Arthur Boyd once said he stressed the uniqueness of the Australian landscape and its metaphysical and mythical content. The Dookie Quarry isn’t exactly a natural landscape but it is certainly unique, and is becoming even more interesting.
Located ‘up behind the showgrounds’ (or footy ground if that is more your language), the Dookie Quarry was opened in 1915, supplying crushed rock around the district, including granite that helped build the original, now Victorian, Parliament House. My personal connection is that I, like many kids in Dookie, grew up catching tadpoles in the natural pond that would form after heavy rains near the Quarry entrance.

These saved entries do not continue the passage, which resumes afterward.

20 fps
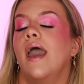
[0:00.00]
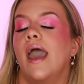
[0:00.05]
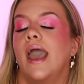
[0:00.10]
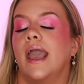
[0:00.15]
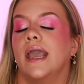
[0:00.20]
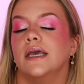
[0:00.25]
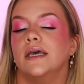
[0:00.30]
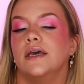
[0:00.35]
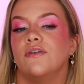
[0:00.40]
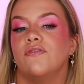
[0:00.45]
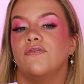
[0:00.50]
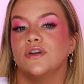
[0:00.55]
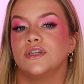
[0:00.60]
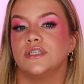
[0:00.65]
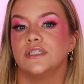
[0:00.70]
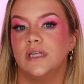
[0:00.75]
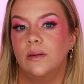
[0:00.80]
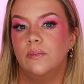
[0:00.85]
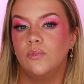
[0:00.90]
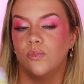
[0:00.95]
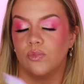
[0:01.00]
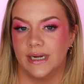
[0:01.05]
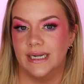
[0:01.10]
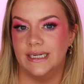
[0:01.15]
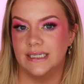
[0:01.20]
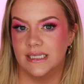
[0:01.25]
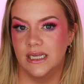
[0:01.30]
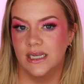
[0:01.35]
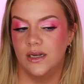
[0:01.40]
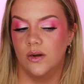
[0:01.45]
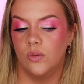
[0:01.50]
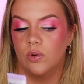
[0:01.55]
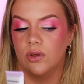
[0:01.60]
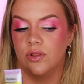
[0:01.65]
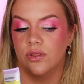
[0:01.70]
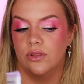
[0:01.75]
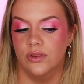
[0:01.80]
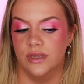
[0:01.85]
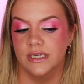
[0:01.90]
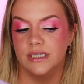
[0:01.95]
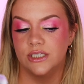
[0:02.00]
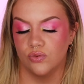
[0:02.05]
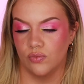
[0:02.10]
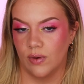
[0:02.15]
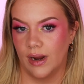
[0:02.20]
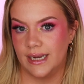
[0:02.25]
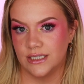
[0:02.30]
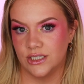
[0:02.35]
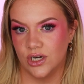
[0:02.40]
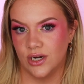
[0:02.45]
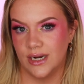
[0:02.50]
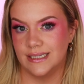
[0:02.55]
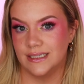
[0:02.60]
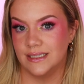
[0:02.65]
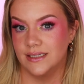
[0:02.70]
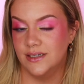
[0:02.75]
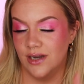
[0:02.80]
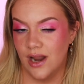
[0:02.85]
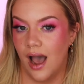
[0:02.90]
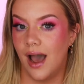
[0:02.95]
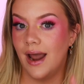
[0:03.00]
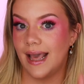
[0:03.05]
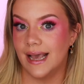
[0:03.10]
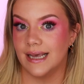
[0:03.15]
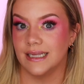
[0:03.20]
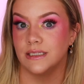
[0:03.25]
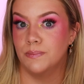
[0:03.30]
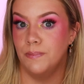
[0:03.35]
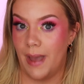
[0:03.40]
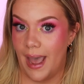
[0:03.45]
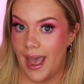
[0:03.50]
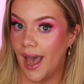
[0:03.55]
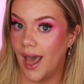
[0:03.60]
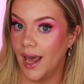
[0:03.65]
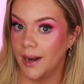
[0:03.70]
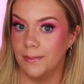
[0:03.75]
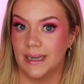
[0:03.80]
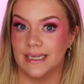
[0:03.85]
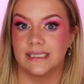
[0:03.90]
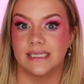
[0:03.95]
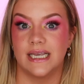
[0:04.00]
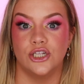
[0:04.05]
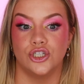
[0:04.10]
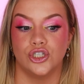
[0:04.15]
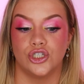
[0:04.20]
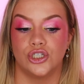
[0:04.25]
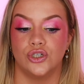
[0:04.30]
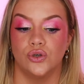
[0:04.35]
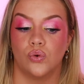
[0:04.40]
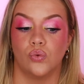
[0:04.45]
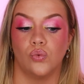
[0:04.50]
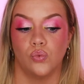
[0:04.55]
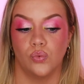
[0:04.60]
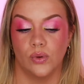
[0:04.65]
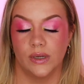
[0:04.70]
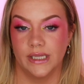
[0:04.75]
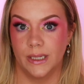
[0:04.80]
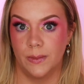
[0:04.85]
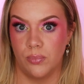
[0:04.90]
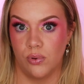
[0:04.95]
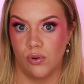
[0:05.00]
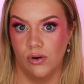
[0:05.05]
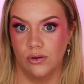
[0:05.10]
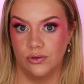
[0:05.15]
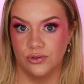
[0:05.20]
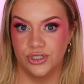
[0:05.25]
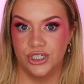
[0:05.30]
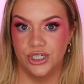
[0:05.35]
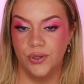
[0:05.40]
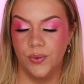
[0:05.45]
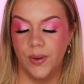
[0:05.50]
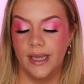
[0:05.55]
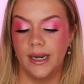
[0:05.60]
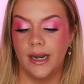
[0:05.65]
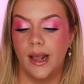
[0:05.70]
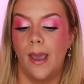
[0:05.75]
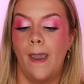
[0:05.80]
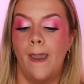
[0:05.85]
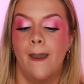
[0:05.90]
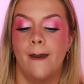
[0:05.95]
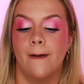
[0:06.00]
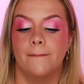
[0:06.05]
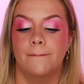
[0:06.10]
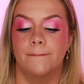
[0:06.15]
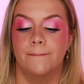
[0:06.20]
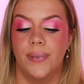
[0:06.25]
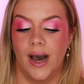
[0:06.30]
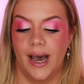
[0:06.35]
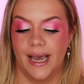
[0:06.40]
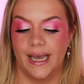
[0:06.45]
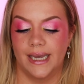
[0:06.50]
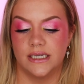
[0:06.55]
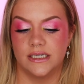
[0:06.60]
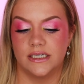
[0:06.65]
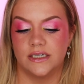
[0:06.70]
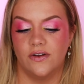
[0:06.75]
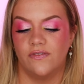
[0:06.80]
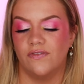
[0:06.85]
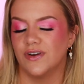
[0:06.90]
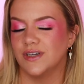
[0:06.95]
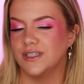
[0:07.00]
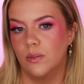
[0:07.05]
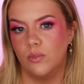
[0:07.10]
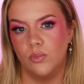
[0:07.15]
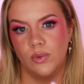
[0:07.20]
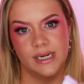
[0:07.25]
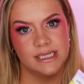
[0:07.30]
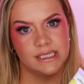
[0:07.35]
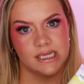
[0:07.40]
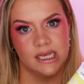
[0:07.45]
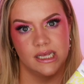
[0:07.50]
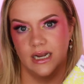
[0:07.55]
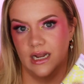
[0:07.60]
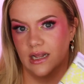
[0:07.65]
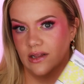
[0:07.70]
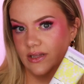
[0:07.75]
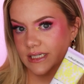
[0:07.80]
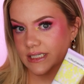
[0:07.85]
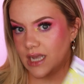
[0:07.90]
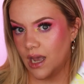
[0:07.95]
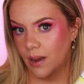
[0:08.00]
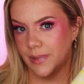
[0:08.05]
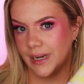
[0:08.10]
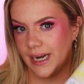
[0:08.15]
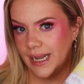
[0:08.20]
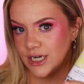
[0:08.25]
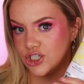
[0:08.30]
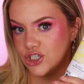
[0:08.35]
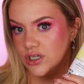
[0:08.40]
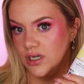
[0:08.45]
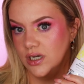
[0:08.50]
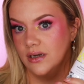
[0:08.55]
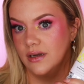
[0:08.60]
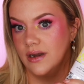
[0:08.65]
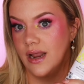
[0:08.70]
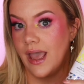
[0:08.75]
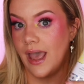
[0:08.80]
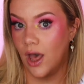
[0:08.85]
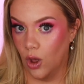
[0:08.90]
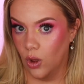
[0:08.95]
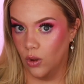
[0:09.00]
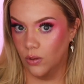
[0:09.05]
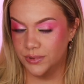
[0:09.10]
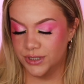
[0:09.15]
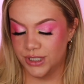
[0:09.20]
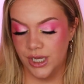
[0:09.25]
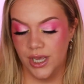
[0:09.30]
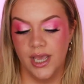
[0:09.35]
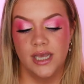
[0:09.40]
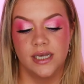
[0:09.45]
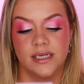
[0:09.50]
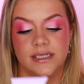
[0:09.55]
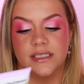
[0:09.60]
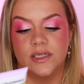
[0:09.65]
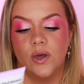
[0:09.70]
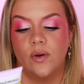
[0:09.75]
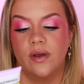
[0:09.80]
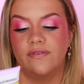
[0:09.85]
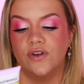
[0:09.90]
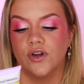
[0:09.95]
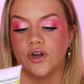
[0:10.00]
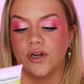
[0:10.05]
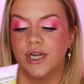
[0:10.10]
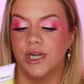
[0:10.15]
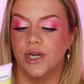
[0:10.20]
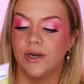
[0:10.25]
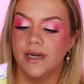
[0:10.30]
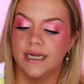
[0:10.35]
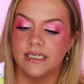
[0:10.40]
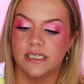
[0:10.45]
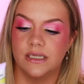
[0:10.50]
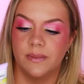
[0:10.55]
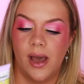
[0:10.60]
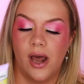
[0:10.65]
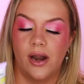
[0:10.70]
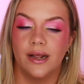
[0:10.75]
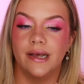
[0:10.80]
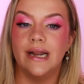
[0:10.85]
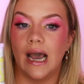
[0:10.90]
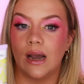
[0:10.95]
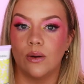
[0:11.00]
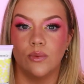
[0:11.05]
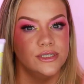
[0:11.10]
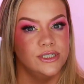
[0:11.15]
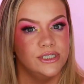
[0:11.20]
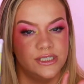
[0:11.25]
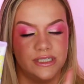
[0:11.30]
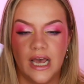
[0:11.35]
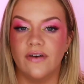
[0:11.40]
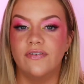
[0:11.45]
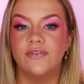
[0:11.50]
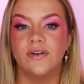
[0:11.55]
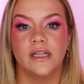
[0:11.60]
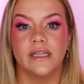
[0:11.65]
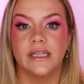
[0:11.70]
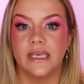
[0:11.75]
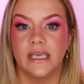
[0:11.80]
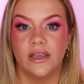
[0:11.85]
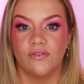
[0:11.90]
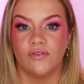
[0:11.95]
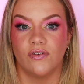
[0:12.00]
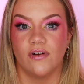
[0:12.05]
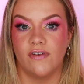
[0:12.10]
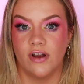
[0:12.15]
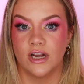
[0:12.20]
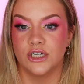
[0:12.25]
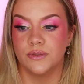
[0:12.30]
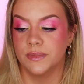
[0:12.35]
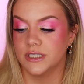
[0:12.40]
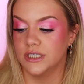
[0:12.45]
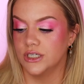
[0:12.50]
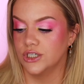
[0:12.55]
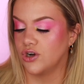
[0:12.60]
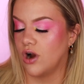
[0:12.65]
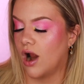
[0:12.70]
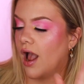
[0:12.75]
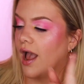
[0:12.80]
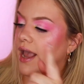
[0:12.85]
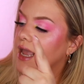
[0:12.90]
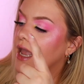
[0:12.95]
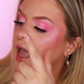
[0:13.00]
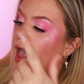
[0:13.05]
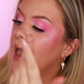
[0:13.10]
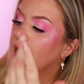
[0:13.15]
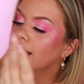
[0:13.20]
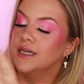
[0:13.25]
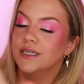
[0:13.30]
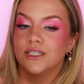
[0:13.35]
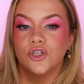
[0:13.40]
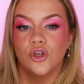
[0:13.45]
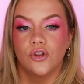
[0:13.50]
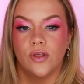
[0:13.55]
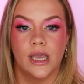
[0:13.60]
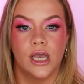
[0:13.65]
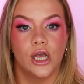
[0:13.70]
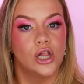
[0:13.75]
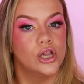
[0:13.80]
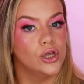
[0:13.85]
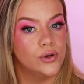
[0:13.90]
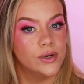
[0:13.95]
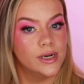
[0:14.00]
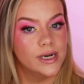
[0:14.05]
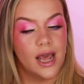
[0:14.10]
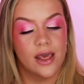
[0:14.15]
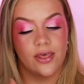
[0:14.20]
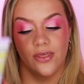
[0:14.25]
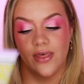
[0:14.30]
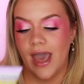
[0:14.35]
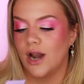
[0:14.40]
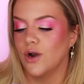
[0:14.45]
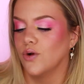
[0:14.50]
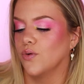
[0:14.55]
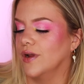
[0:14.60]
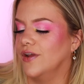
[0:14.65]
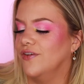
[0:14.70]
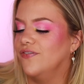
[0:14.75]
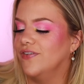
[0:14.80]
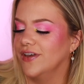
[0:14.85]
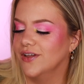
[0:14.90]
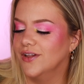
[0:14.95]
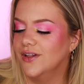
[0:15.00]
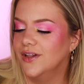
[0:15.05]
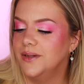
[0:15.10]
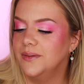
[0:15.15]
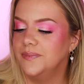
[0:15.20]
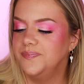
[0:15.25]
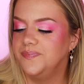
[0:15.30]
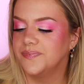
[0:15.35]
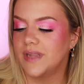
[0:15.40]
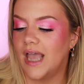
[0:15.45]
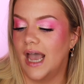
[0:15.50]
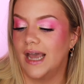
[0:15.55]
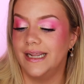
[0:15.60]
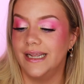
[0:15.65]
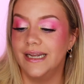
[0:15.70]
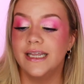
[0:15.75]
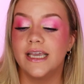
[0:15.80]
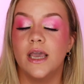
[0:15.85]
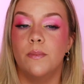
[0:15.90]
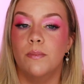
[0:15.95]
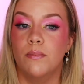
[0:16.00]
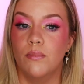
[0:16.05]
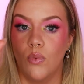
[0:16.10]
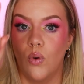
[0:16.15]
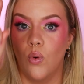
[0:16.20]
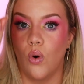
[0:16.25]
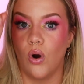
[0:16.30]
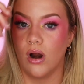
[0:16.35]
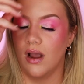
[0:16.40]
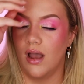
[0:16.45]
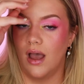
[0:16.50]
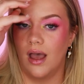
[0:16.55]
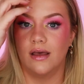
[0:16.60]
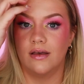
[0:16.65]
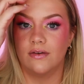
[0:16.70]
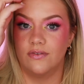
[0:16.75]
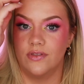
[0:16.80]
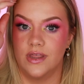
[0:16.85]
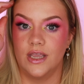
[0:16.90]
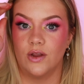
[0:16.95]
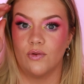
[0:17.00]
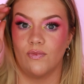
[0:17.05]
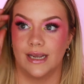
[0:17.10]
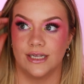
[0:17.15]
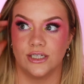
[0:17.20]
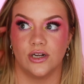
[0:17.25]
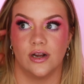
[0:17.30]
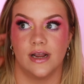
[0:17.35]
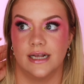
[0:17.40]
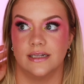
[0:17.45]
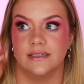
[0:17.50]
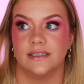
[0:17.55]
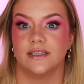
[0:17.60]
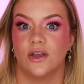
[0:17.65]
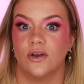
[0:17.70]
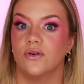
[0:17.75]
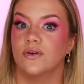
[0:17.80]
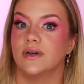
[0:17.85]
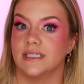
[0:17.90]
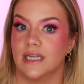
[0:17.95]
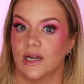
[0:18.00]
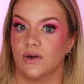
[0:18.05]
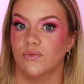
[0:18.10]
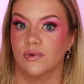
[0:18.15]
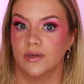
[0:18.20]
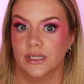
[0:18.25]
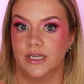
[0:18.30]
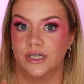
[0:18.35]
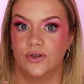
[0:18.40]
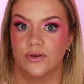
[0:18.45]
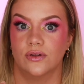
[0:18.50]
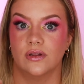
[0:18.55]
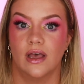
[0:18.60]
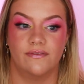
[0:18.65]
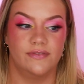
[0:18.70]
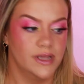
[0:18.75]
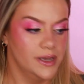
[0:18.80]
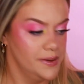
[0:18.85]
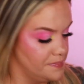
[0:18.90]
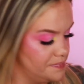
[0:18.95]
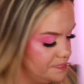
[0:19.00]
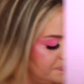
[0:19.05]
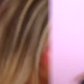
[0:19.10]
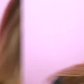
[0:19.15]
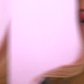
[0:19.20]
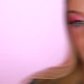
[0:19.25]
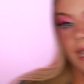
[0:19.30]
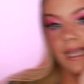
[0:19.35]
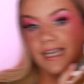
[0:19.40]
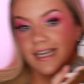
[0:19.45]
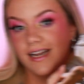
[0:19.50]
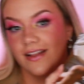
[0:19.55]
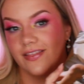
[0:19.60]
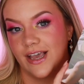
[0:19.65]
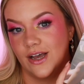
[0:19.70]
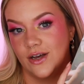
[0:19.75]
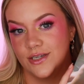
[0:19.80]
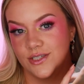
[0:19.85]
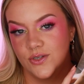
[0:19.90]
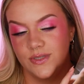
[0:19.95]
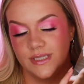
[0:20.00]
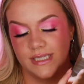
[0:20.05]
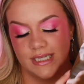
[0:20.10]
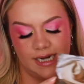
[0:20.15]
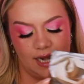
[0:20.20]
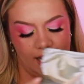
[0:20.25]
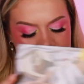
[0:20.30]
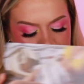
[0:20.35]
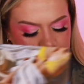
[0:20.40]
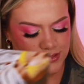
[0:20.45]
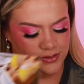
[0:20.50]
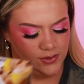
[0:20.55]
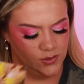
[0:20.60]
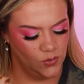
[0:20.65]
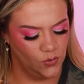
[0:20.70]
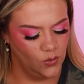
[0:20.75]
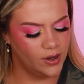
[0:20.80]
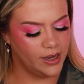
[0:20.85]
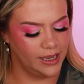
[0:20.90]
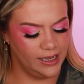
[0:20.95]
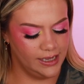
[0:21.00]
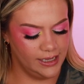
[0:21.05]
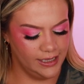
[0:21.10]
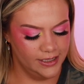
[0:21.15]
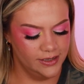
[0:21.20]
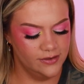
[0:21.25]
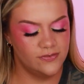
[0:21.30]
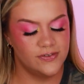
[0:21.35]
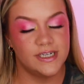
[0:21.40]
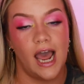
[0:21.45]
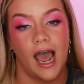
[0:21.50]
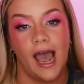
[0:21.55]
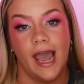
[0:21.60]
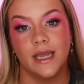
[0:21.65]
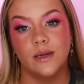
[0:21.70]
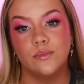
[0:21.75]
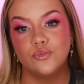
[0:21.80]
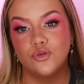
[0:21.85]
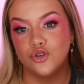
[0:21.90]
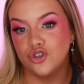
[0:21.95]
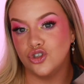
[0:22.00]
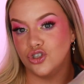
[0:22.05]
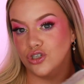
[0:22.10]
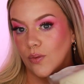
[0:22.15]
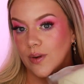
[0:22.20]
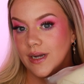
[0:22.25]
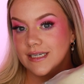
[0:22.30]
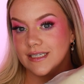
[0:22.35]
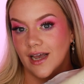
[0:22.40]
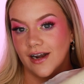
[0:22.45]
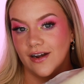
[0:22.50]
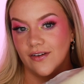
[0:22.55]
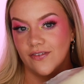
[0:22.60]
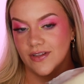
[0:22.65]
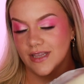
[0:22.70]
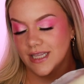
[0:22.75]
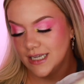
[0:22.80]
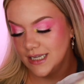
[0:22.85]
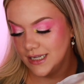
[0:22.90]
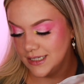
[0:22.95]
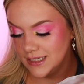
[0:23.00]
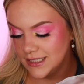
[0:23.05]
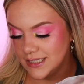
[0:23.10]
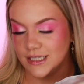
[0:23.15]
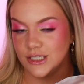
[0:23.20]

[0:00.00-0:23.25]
And for some reason with this razor, it's not as bad. My skin's still really prone to it, but for some reason this combination helped. So if you're curious about it, I would definitely give refreshments a try. So they included that refill. I need to get more of the razor heads though, because I really do love them. And they also sent a little gift. I am so excited for this.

And that an oil painting of its jagged red and orange rock by Aunty Merle Knox hung next to our family kitchen table, on the wall of its southerly direction, so it felt like we were looking at it through a window.

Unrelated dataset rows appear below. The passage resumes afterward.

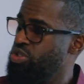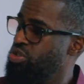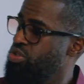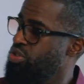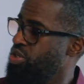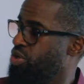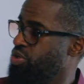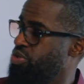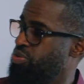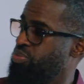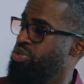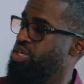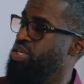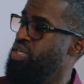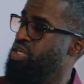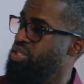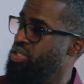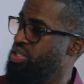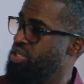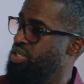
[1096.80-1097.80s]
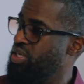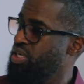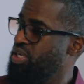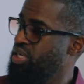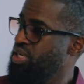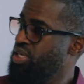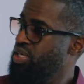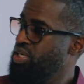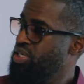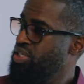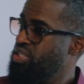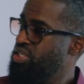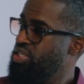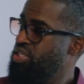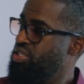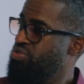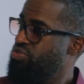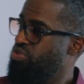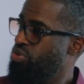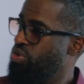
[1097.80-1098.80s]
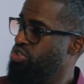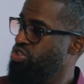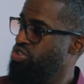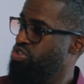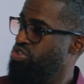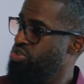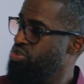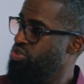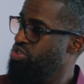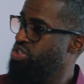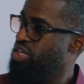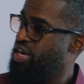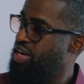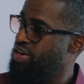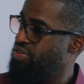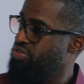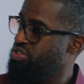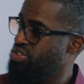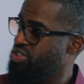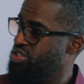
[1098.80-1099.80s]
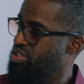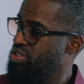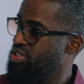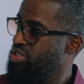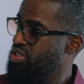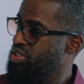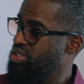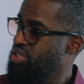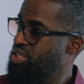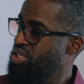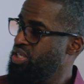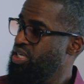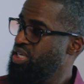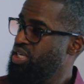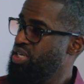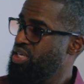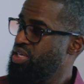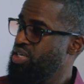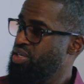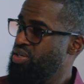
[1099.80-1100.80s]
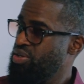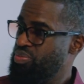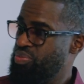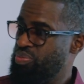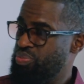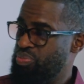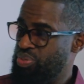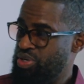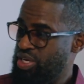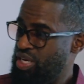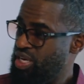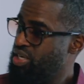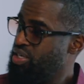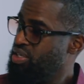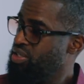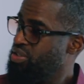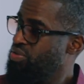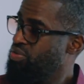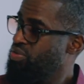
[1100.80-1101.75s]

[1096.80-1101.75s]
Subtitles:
you don't compete, then it forces you to have to pick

But the Quarry is no longer quiet, and thanks to being the recent recipient of Regional Arts Victoria funding from the Victorian Government (rumour has it that it was the favourite project of then Minister for the Arts, ex-Premier Ted Baillieu), it will soon be a performance space — The Quarry Ephitheatre. The $350,000 will help bring music, dance, performances — and audiences — to the little town of less than 300 in the hills.
The funding will also help to ‘activate’ other parts of the town. With projections quite the fashion in the public art world at the moment, there is also discussion about lighting up the Dookie wheat silos with art. These silos, which seemingly stand as high as the Sydney Opera House at the western entrance of the town, would have a backdrop of Mt. Major, paddocks and gumtrees.
I think Arthur Boyd would be pleased.